Und trotzdem steckt der Schulbetrieb nach einem Jahr Pandemie immer noch in den Kinderschuhen, wenn es um Konzepte geht, die eine echte Alternative zum normalen Präsenzunterricht anbieten. Es gibt solche Konzepte durchaus, einige Schulen haben sie selbst entwickelt. Und es liegen – finde ich als Mutter mit drei Kindern – sinnvolle Ansätze auf der Hand, wie man Gesundheits- und Bildungsaspekte abdecken kann und gleichzeitig Eltern mehr Planungssicherheit geben könnte. In Stichpunkten notiert bräuchte es:
- endlich ein vernünftiges Testkonzept (und ausreichende (Schnell-)Testkapazitäten)
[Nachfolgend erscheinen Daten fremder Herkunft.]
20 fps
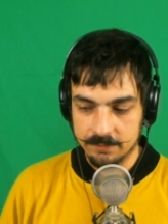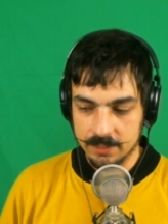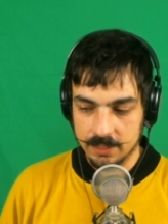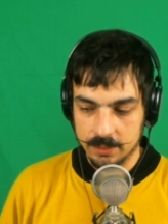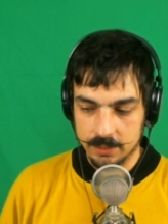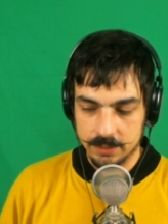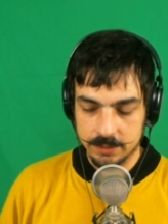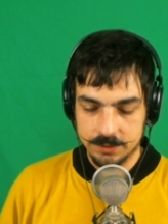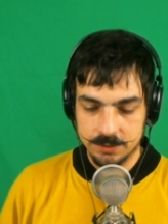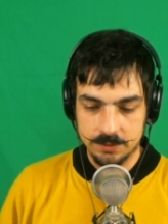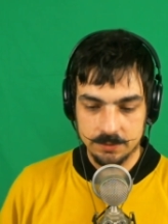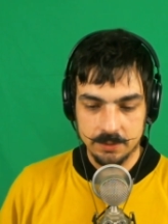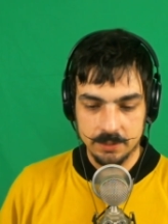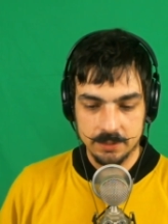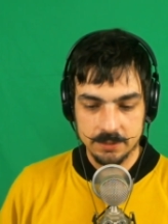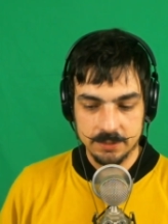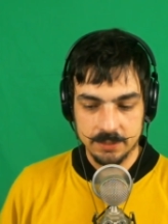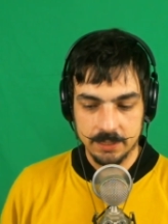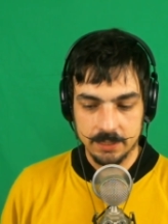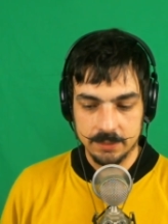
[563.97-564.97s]
I've got like
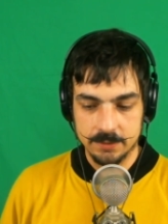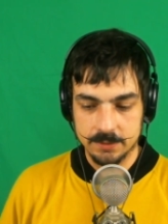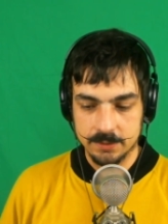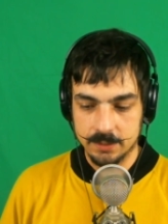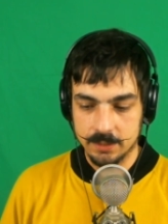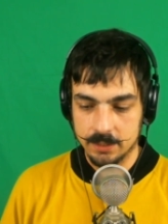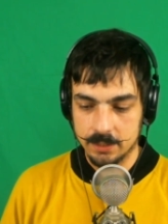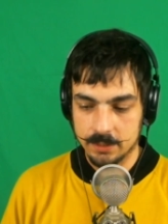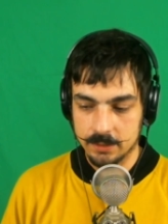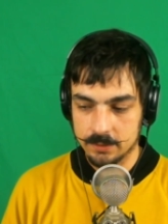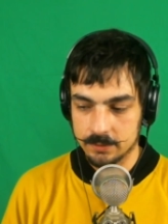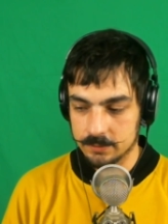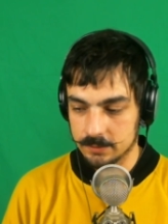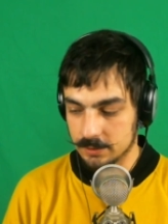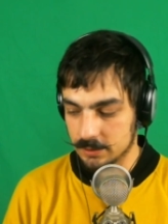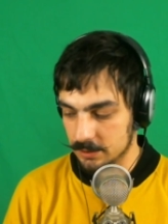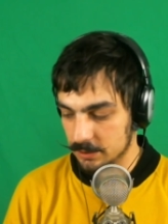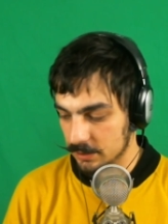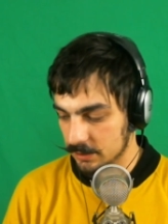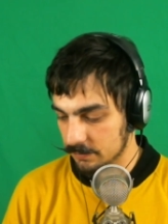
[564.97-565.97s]
2 years a head
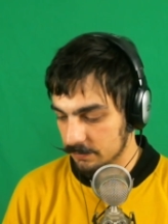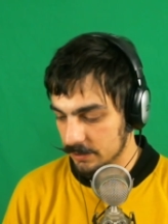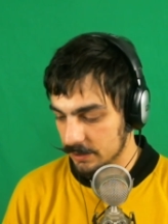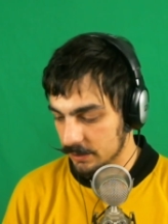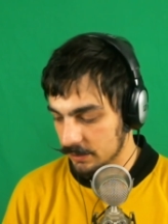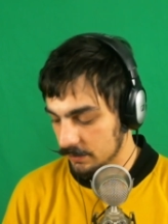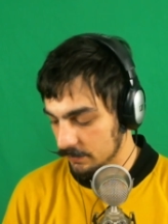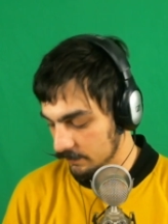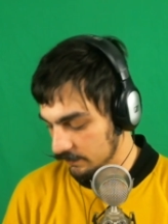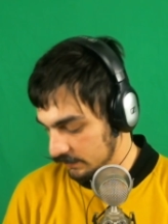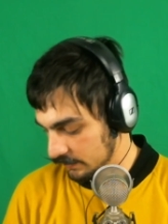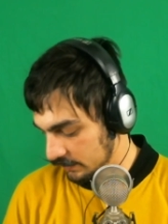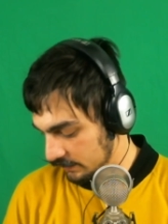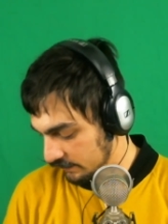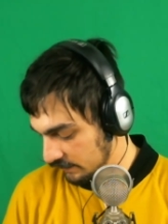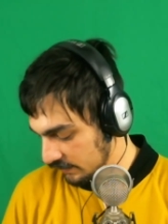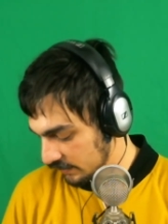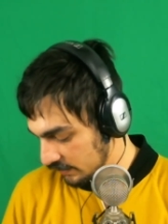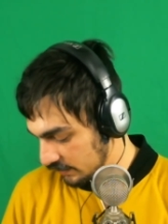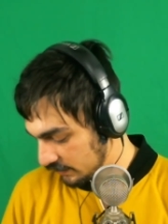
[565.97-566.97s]
start on you
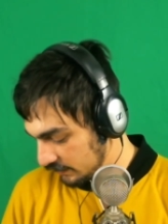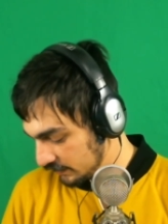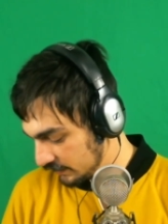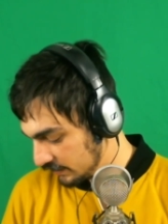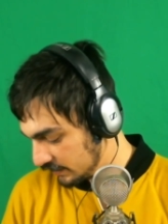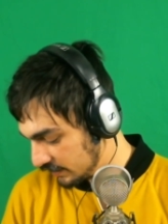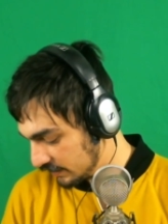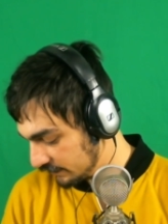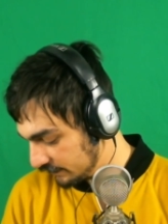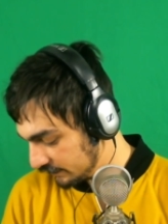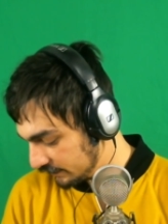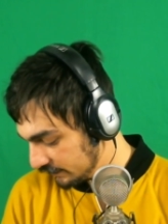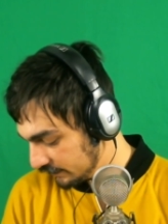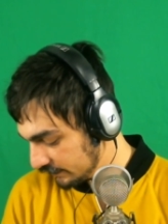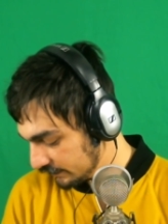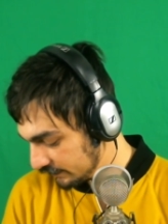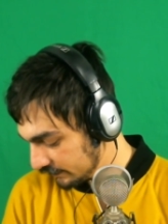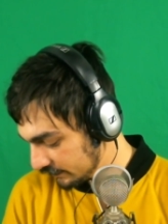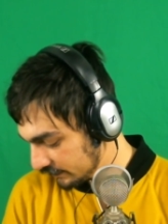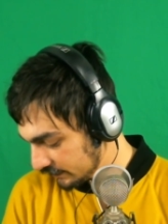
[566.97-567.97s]
with video
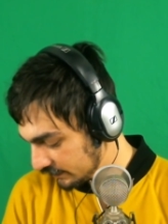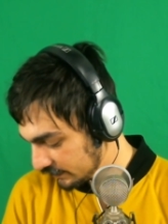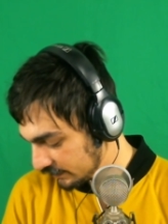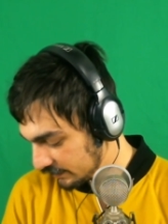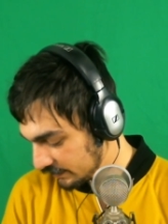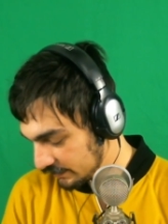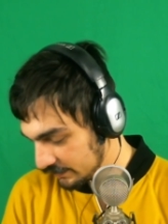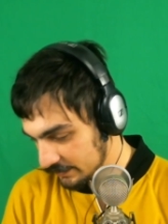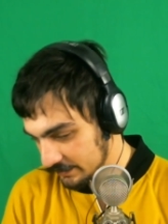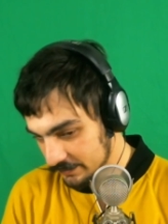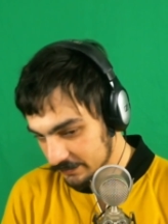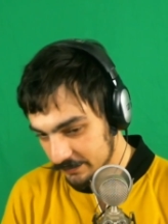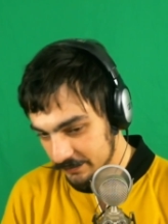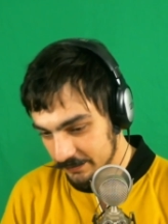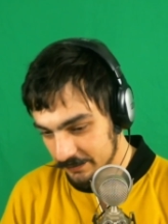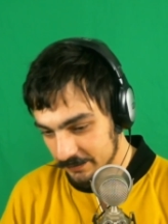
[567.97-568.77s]
stuff, so.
- die rasche Durchimpfung der Lehrer, Lehrerinnen und Erziehenden, so dass wenigstens sie geschützt sind
- einen organisierten Wechselunterricht in halben Gruppen oder Klassen
- den Einbau von Luftfiltern, gerade jetzt, wo das Lüften wegen der niedrigen Temperaturen nicht wirklich gut möglich ist
- bessere Möglichkeiten der Hygiene in Sanitärräumen und Klassenzimmern (allein die Raumgröße ist in vielen Einrichtungen nicht angemessen).
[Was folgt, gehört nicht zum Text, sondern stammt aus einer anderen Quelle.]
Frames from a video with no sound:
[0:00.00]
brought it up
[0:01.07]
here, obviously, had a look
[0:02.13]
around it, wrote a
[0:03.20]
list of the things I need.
Damit ließe sich das Infektionsrisiko halbieren, mindestens. Das können doch keine unrealistischen Fantastereien sein? Damit müsste sich doch mehr erreichen lassen als mit dem jetzigen Prinzip des von Woche zu Woche gedachten Ja-Nein-Doch-Vielleicht?
Es ist seit Monaten widerlegt, dass bei Kindern und Jugendlichen ein vernachlässigbares Infektionsrisiko besteht. Wir wissen, dass Kinder und Jugendliche Viren in die Familien tragen können und die Pandemie weiter befördern: Symptomatische Kinder können das Virus genauso effektiv übertragen wie Erwachsene, und auch bei infizierten Kindern ohne Symptome ist eine Übertragung keineswegs ausgeschlossen. Bei Jüngeren sind ebenfalls schon »Long-Covid«-Verläufe beobachtet worden. Gleichzeitig ist der Impfschutz als Rettung der Situation zumindest für unter 15-Jährige derzeit nicht absehbar, weil die Studien hier noch laufen.
Aber es geht voran: Die Firma Moderna wird im »KidCove«-Programm ihren mRNA-Impfstoff in einer eigenen Phase-II/III-Studie mit Kindern ab dem sechsten Lebensmonat testen. Die entsprechende »TeenCOVE«-Studie für die Gruppe der 12- bis 15-Jährigen läuft bereits. In absehbarer Zeit könnten also auch Impfungen für unsere Kinder zur Verfügung stehen und helfen. Noch ist vielen nicht klar geworden, dass Corona nicht übermorgen verschwunden ist, sondern uns auf Dauer begleiten wird. Und dass weitere solcher Pandemien folgen können, mit ähnlichen oder ganz anderen Viren. Ein Konzept, damit umzugehen, dass wir Gesundheit und Bildung zusammen bekommen, brauchen wir also so oder so. Es sollte ein Konzept sein, das unabhängig vom Impfen funktioniert – und auch unabhängig von der schwankenden Interessenlage regionaler Politik.